## REQUIRED WORK
In the data below, find each line that contains the word "second" and copy it.

'''

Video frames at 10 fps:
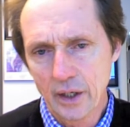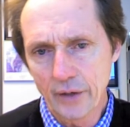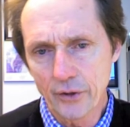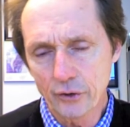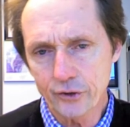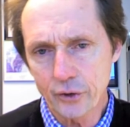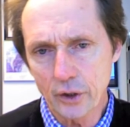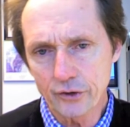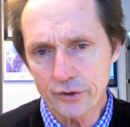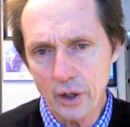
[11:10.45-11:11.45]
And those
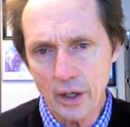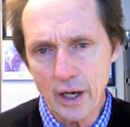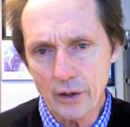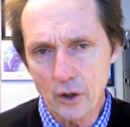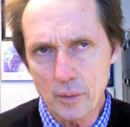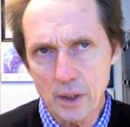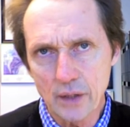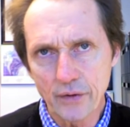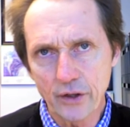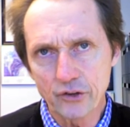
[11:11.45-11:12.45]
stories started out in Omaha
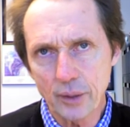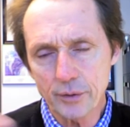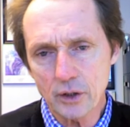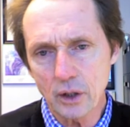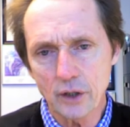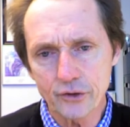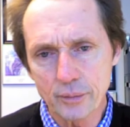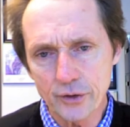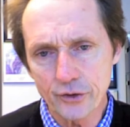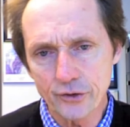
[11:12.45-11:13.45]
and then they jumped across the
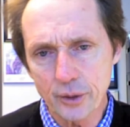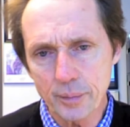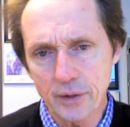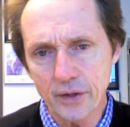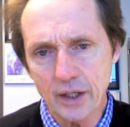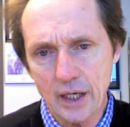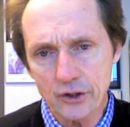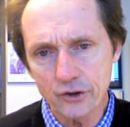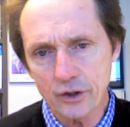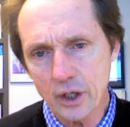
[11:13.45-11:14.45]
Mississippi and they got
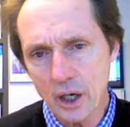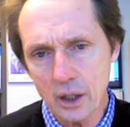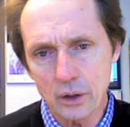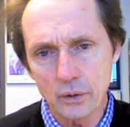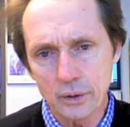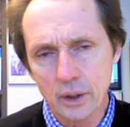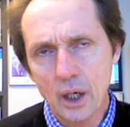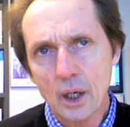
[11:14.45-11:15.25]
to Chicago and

'''
'''

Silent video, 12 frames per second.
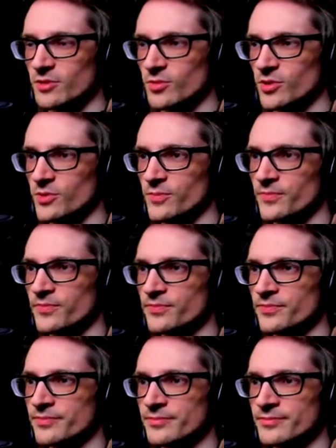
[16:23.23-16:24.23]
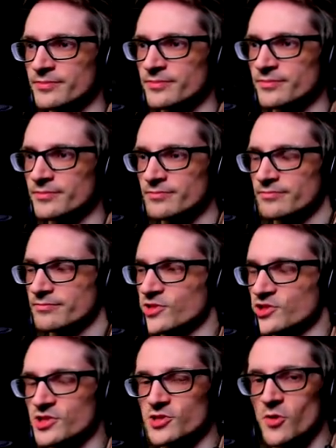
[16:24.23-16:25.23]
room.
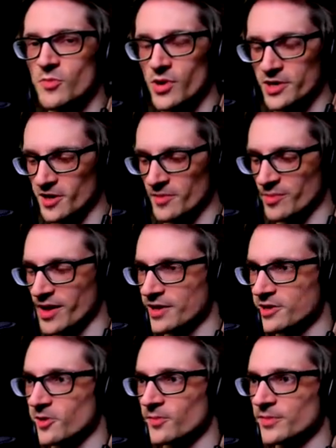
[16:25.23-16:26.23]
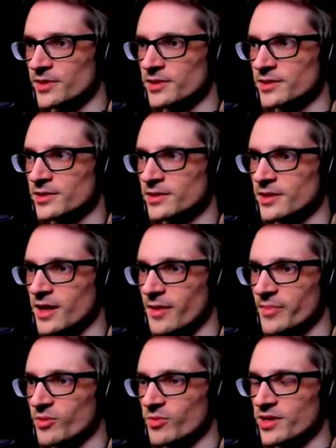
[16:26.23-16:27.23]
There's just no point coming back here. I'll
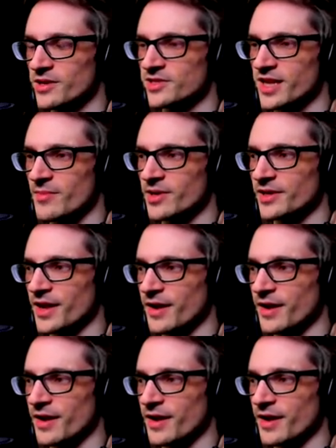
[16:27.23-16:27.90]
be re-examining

'''
'''

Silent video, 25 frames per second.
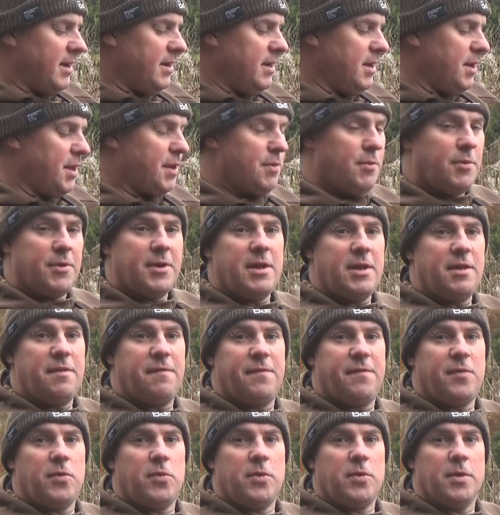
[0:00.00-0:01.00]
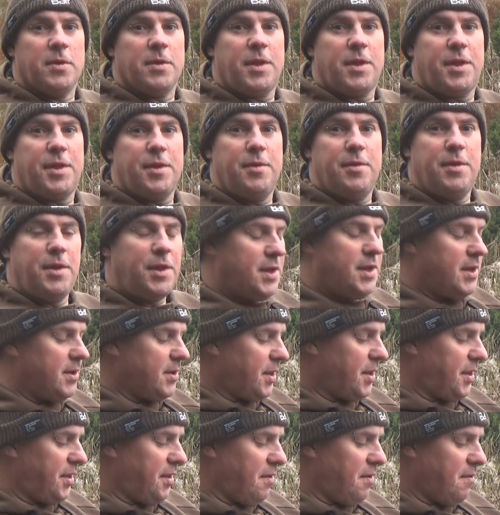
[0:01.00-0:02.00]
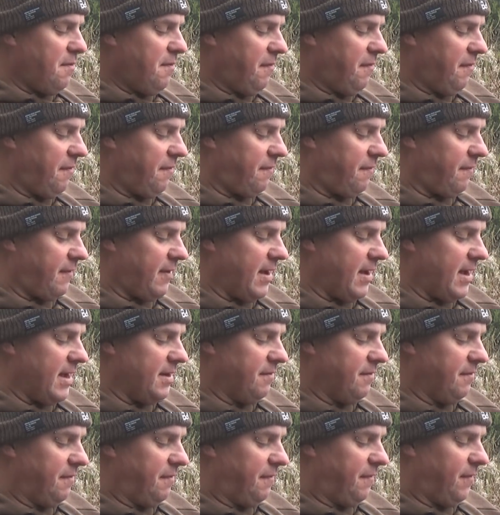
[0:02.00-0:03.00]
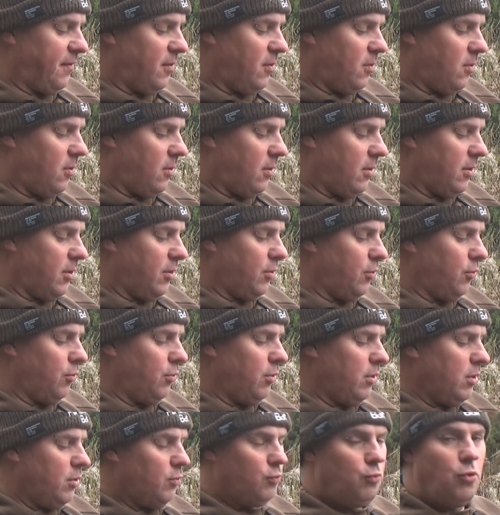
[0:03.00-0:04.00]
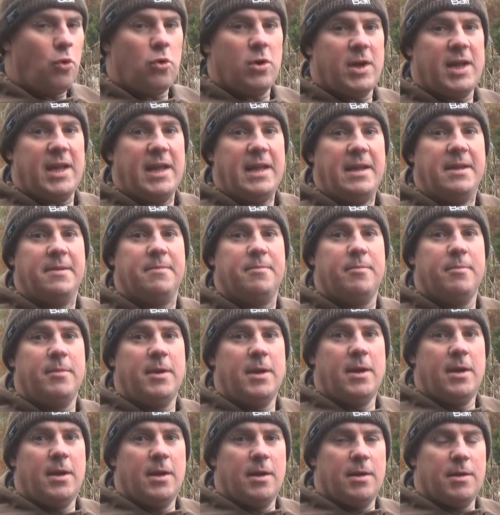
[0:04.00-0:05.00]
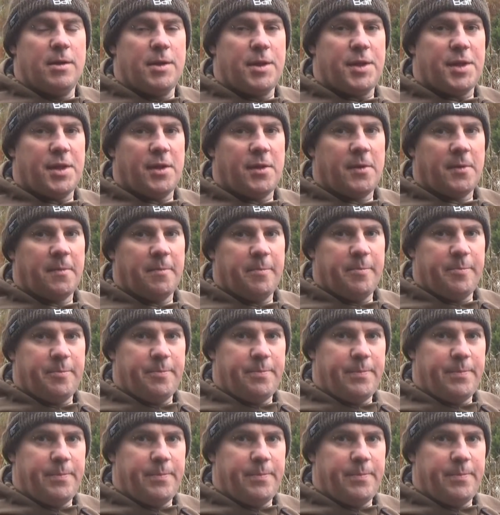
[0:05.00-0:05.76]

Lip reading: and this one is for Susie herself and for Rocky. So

'''

## RESULT FOR THIS TASK
Silent video, 12 frames per second.
Silent video, 25 frames per second.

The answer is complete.